Alternatives Considered
Extending RandomNumberGenerator
In principle providing a whole buffer full of randomness is useful in many other contexts than cryptographic code. This is particularly true when trying to do things with a fast, non-CS PRNG, e.g. for simulations. This would be a motivation to extend the entire RandomNumberGenerator protocol.
However, extending protocols is tricky, and I don't fully understand the ABI implications here. We could reduce the API cost to nothing by providing a default implementation in terms of next(), of course, but I am unsure of the effects on ABI stability. In order to reduce the scope of this proposal, therefore, I have decided not to propose extending the entire protocol. If the community believes we both can and should do that, I believe it's a fairly straightforward extension of this pitch.

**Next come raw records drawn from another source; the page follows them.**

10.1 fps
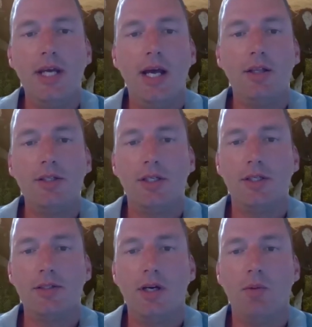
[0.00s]

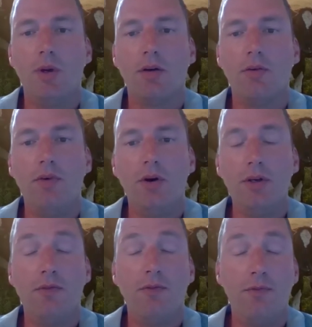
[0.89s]
challenges that we are
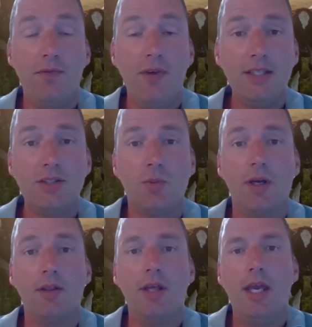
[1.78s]
faced
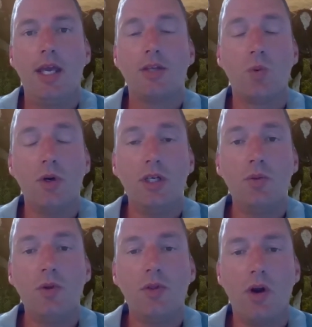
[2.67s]
with is
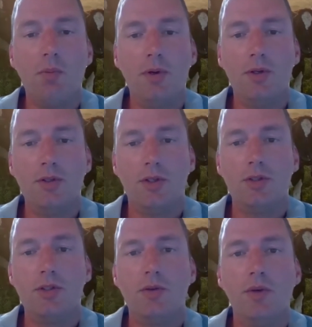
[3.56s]
working with our
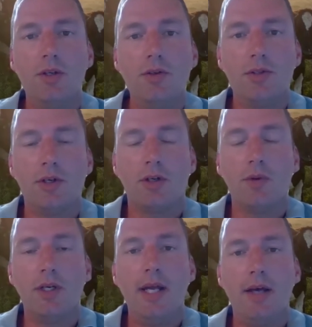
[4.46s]
producers to reduce their
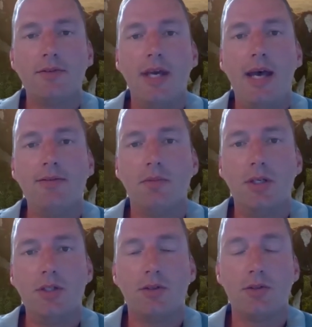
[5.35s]
greenhouse gas
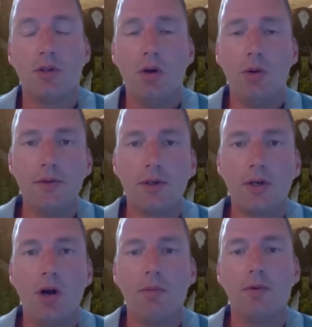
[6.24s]
emissions, lowering their
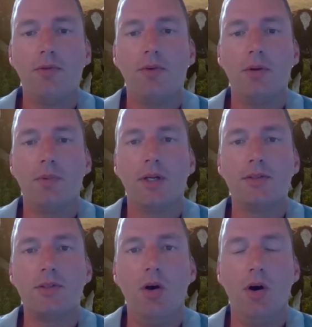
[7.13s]
carbon
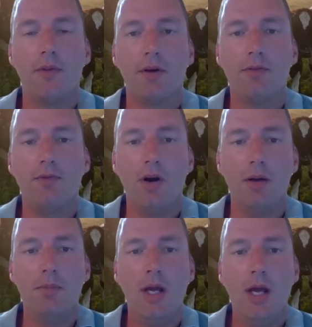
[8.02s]
footprints on their farm.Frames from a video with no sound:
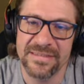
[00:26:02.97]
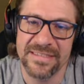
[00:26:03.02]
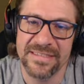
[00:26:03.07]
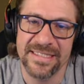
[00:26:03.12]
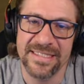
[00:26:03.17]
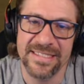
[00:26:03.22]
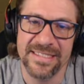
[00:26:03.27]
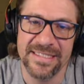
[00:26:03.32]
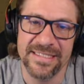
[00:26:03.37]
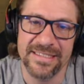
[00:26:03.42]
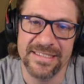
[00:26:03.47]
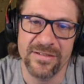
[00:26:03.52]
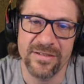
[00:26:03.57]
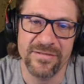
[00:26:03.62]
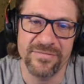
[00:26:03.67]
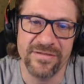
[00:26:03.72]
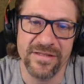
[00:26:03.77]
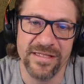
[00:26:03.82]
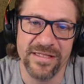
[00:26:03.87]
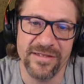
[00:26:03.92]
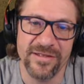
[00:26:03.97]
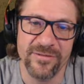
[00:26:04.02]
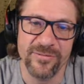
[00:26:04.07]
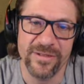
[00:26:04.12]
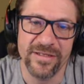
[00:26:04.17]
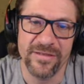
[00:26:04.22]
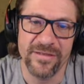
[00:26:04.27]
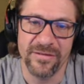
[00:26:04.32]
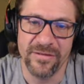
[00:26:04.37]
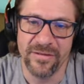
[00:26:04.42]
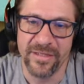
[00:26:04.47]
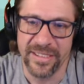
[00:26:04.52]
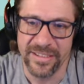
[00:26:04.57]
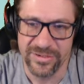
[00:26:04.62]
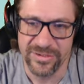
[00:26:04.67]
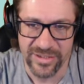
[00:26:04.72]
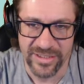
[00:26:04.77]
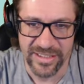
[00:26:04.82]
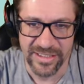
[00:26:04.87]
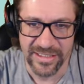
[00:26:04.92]
And off the end it went. All right,
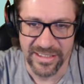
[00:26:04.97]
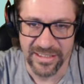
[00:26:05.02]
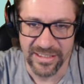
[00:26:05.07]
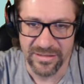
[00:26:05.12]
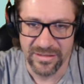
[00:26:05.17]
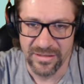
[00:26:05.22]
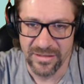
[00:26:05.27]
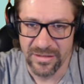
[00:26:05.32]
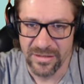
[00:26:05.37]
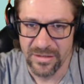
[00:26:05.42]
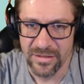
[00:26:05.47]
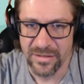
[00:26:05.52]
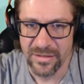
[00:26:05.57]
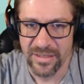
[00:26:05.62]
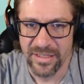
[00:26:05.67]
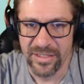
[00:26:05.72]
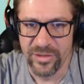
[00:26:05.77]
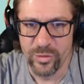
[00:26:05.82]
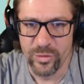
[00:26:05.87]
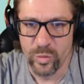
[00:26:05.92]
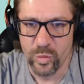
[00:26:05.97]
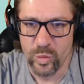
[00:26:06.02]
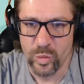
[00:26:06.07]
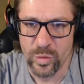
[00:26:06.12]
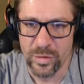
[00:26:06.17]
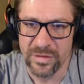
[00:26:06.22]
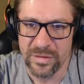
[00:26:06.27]
try that again. Lagoo!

Writing bytes into buffers
One potential cost that can still be incurred here is the cost of a memory copy. It would be nice to be able to ask the system random number generator to write the random bytes into a user-provided buffer of bytes. This improves the performance story further when those random bytes are going to be manipulated by some other library.
However, as SE-0256 (MutableContiguousCollection) was rejected, there is no clear abstraction for what the type would need to be. In principle RangeReplaceableCollection is the right choice, but that is not substantially cheaper than users writing the code themselves as it will still necessitate a memory copy.
The only alternative, without reintroducing SE-0256, would be for this API to accept an UnsafeMutableBufferPointer. The performance gain from this is probably not worth creating such a prominent unsafe API, so until or unless something like SE-0256 lands, or a compelling performance case is made for adding this unsafe API, I elected to hold off for now.